Dear Editor,
FallFest’s failure did not depend on the acts booked or the sheer volume of students excited to attend. The failure alone sits upon the shoulders of the A.S. Council. Councilmembers failed to recognize that FallFest is a concert for the students, run by the students. They also fail to recognize that UCSD undergraduate students are not customers and that the council does by no means provide customer service. Undergraduates do not purchase tickets for every concert or council event held on campus. We provide the money up front through our activity fees. Our admittance to every concert is paid for, in full, and is not bought. For the council to consider itself a concert venue extends the concept of the council itself. The council is a campus organization and not a concert venue. The council does not book acts and then sell tickets to the general public, therefore undergraduate students are not its customers.
This idea that students are customers led to the additional problem of prioritization. Outsiders were considered above students because they fund “a significant portion of the event.” Students provide the bulk of the funding and are already charged admittance to all concerts. We are your primary source of budget funding. If the funding for a concert is at least $200,000, then the $14,400 provided by outside ticket buyers is chump change.

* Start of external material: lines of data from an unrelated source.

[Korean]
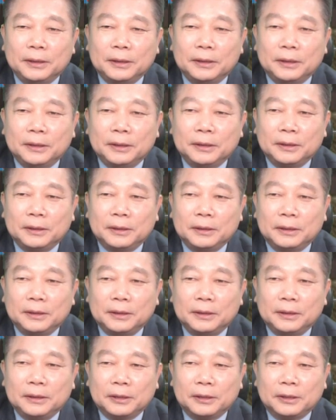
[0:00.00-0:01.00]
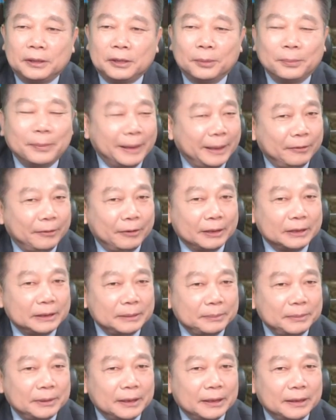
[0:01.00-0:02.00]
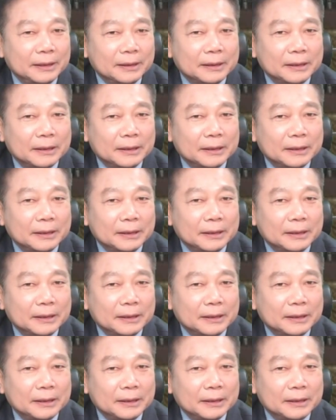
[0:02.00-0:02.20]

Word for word: 예, 경매에 나왔습니다.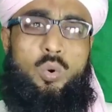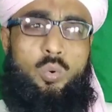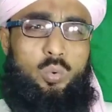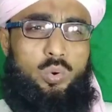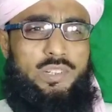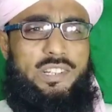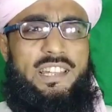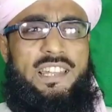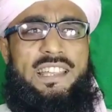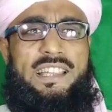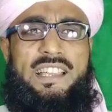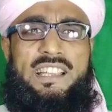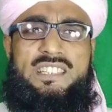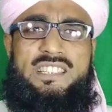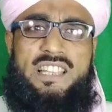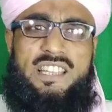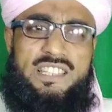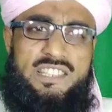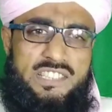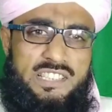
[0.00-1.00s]
উনি
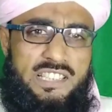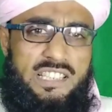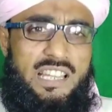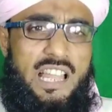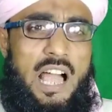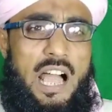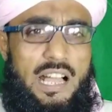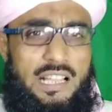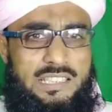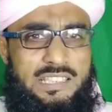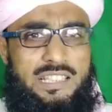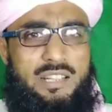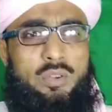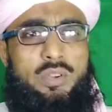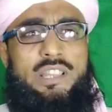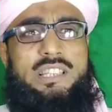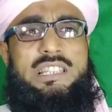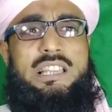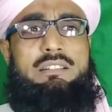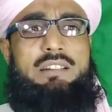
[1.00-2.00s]
লিখেছেন জিন হাজির
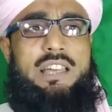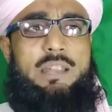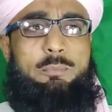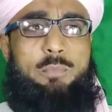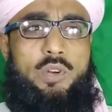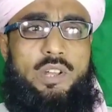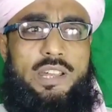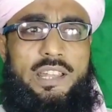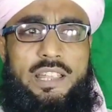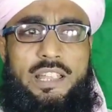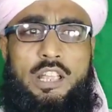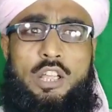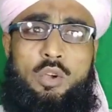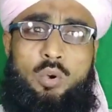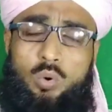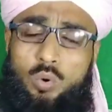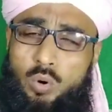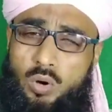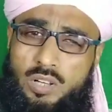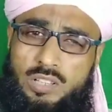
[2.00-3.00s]
হয়ে যাওয়ার পরে
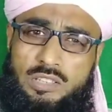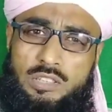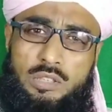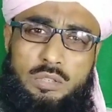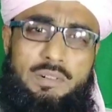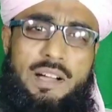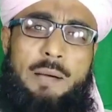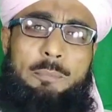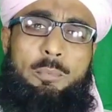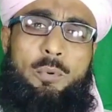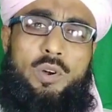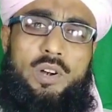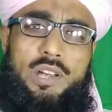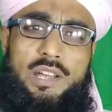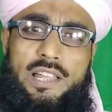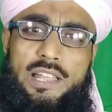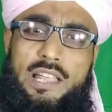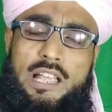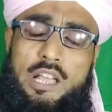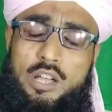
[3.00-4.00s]
কোন দোয়া
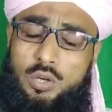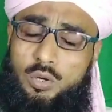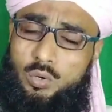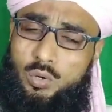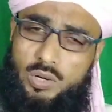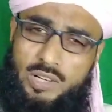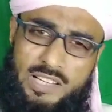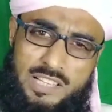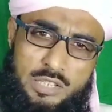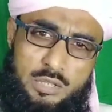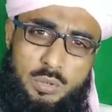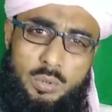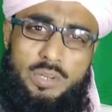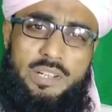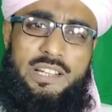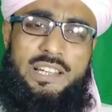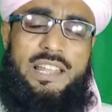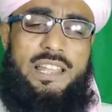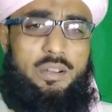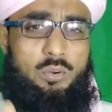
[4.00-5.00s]
পড়লে রোগীর
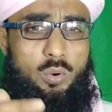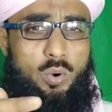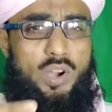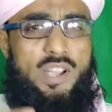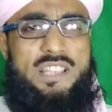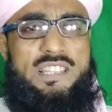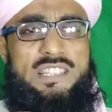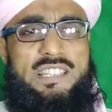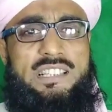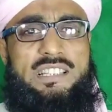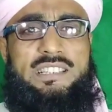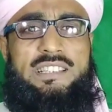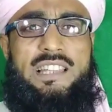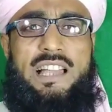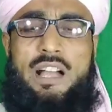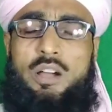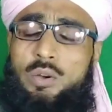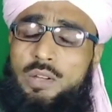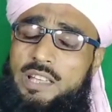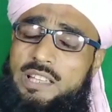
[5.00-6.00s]
শরীরের ওই জিনটা
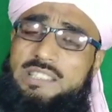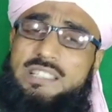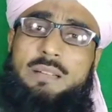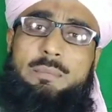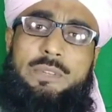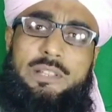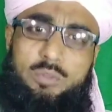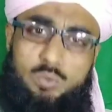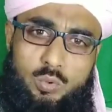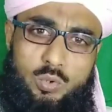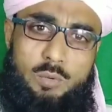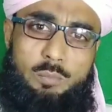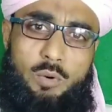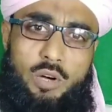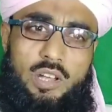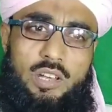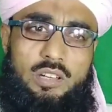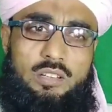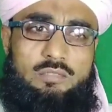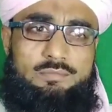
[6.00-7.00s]
হয়ে যাবে দুর্বল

Since all acts require payment up front the 800 tickets sold for FallFest only replaces a portion of the funds that you paid for Lupe Fiasco.
To say that the $18 per ticket is a source of revenue is true, however, to say that the revenue gained from the ticket sales affected your ability to book acts is untrue. It may affect your ability to fund additional events but it should not have a significant affect because you separate the total budget funds for the year into small events and three large concerts for the year. If you already know how much you will have for each event then keep the event within its predetermined means. Do not say that we need to have tickets to provide for part of the concert if the additional funding of $18 per 800 tickets sold does not affect your budgeting for the year since it is predetermined, but instead say that it provides extra funding for future events and your T-shirts.
Garrett Berg, you and the council forget that the concert is for UCSD undergraduates. We come first because we are mandated to pay your activity fee. FallFest is a concert whose main focus is to involve undergraduates and anyone who is not an undergraduate should not have such an outstanding focus. Your opinion that ticket purchasers are an important source of revenue does not acknowledge that UCSD undergraduates are your largest source of revenue. Keep in mind who the concert is intended for.